Car insurance is required throughout the United States, and varies within state lines by the providing company. You have to carry the minimum coverage required by law, but vehicles that are rarely or never driven may qualify for a reduced type of coverage, usually called Leisure or Pleasure Vehicle coverage.
Kentucky minimum insurance requirements include Liability and No-Fault coverage. The No-Fault coverage provides up to $10,000 in coverage for bodily injury, lost wages, and replacement services regardless of who is at fault in the accident. Kentucky allows you to omit this type of coverage if you meet certain requirements set by the Kentucky Office of Insurance, but purchasing the coverage is usually the easiest way to meet state requirements.
Liability insurance provides protection against bodily injury and property damage if you are at fault in the accident. By law, you are required to have $25,000 bodily injury per person and $50,000 per accident. You are also required to carry a minimum of $10,000 of property damage coverage per accident. These are minimum values and may not be sufficient for all circumstances such as multiple severe injuries, high-value vehicles, or accidents which involve litigation.

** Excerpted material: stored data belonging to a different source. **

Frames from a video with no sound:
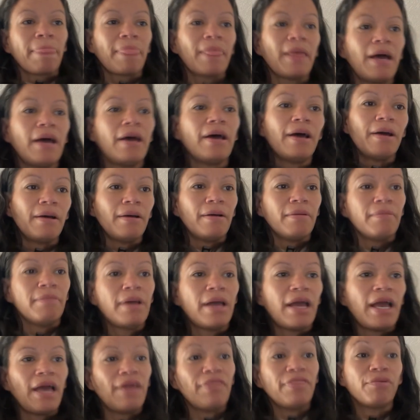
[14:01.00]
And
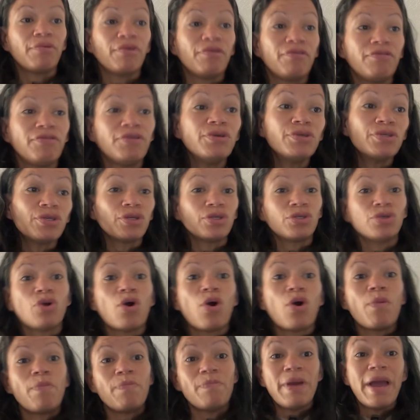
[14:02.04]
the refusal to
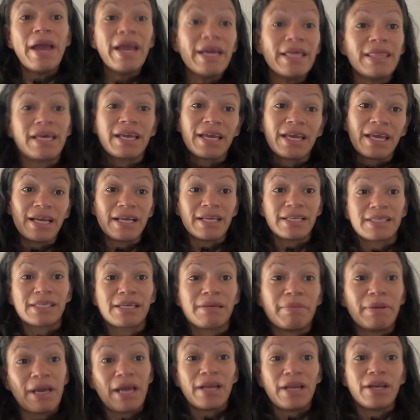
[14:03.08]
obey the king's
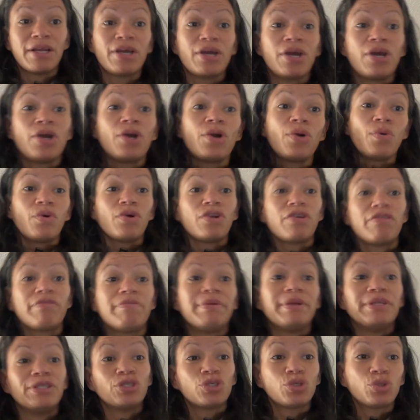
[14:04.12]
command would have
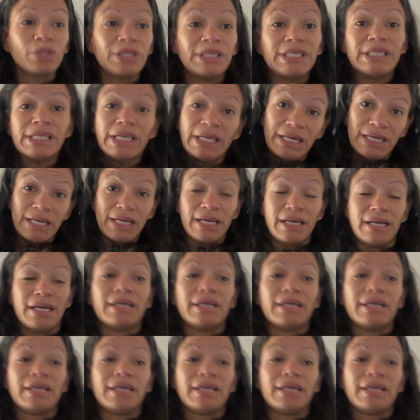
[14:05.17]
been treason.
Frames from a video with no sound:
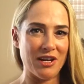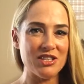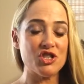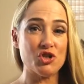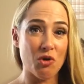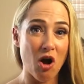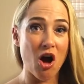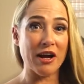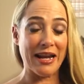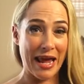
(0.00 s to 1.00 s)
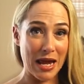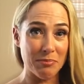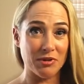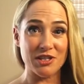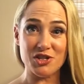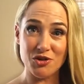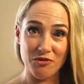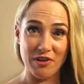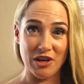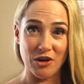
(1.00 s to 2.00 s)
it's strong and able and
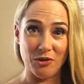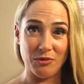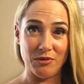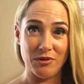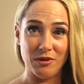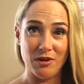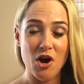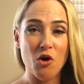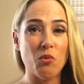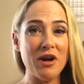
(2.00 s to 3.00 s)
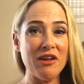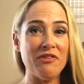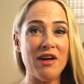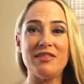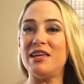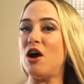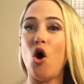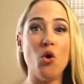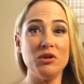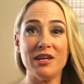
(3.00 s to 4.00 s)
serving you. What if the
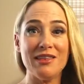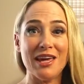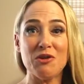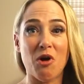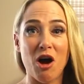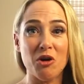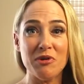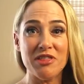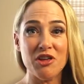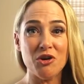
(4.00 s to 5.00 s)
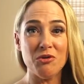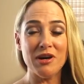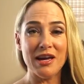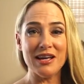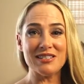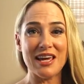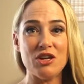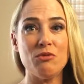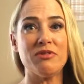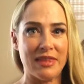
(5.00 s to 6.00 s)
only thing wrong with you is that
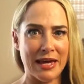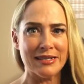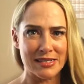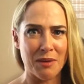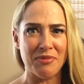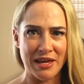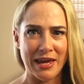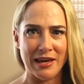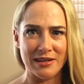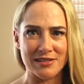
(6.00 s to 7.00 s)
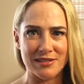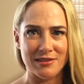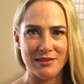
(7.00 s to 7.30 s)
you think something is?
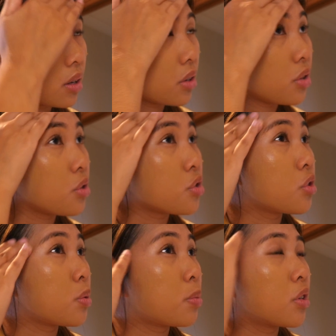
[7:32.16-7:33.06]

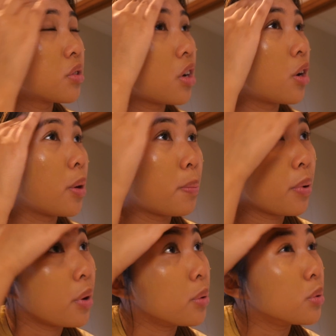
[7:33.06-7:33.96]
YouTubers are
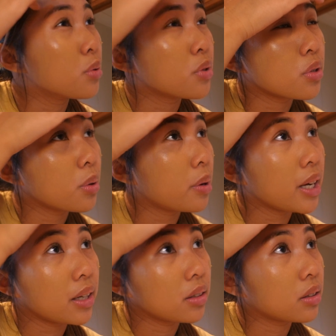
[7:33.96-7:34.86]
opposed to it.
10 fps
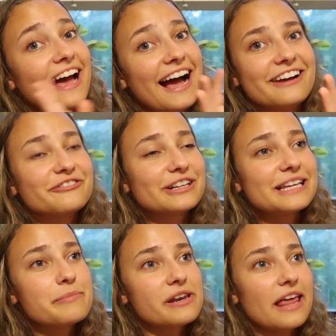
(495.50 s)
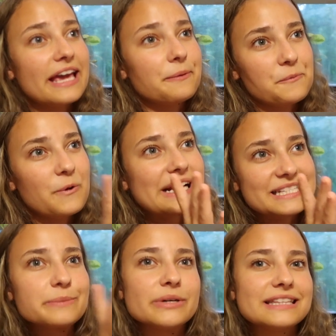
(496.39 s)
I've really been like wanting
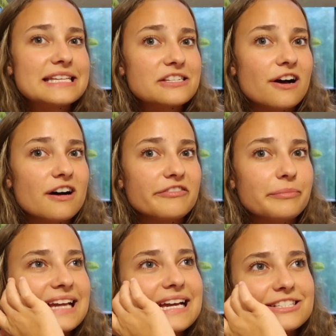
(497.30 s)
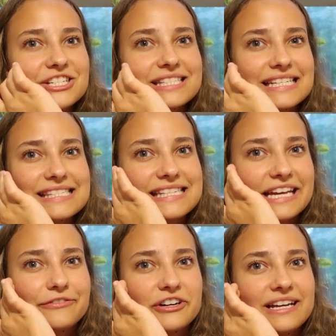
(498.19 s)
to put this off, I guess, just to
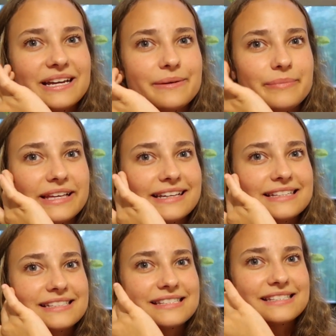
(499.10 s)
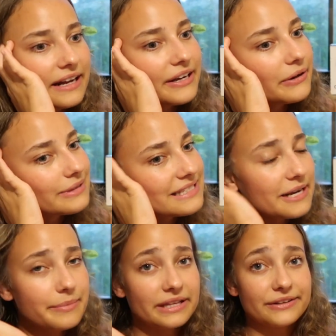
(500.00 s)
savor it, because I know it's going
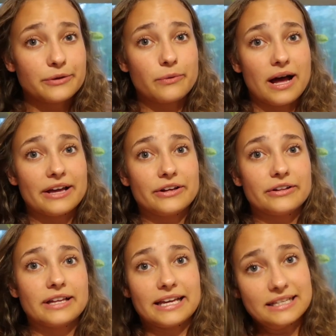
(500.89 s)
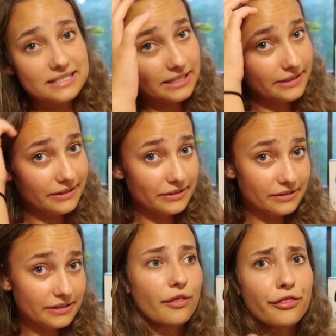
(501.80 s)
to be a little while
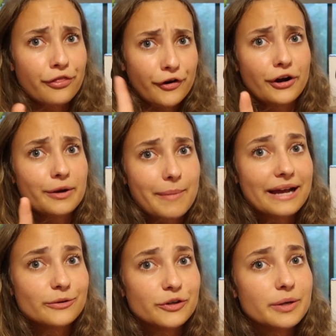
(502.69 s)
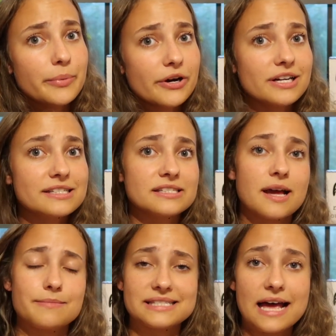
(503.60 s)
until the 3rd Magnolia Parks
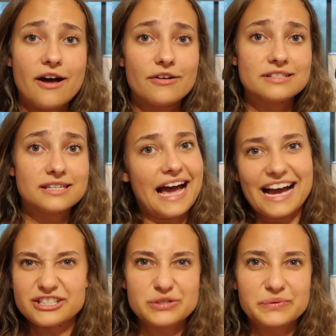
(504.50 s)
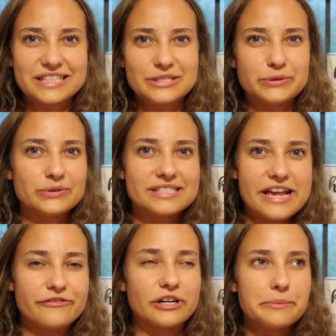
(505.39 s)
comes out. Yeah, I just wanted to
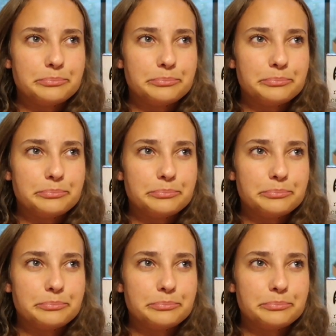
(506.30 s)
savor it,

Pleasure vehicle insurance is available for vehicles that are only driven a limited number of miles per year. This type of coverage is equal to the required state minimums but is only available for vehicles that are driven a few thousand miles or less annually. If you put more than the covered number of miles on the vehicle, you will be required to pay the regular, full rate.

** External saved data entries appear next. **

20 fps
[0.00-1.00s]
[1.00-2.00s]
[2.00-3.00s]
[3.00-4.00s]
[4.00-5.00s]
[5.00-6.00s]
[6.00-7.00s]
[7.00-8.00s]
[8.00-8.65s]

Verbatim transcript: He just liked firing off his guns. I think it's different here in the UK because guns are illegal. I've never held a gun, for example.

Some insurance companies have begun to offer Pay-Per-Mile insurance or some variation of it. This type of coverage is based on your actual use of the vehicle and may be lower than even Pleasure Vehicle coverage. Similar coverage's may entail installing an electronic device in your vehicle to verify your driving habits. Since this type is not available from all insurance companies, you will have to check with your preferred insurer to find out if it is available in your state.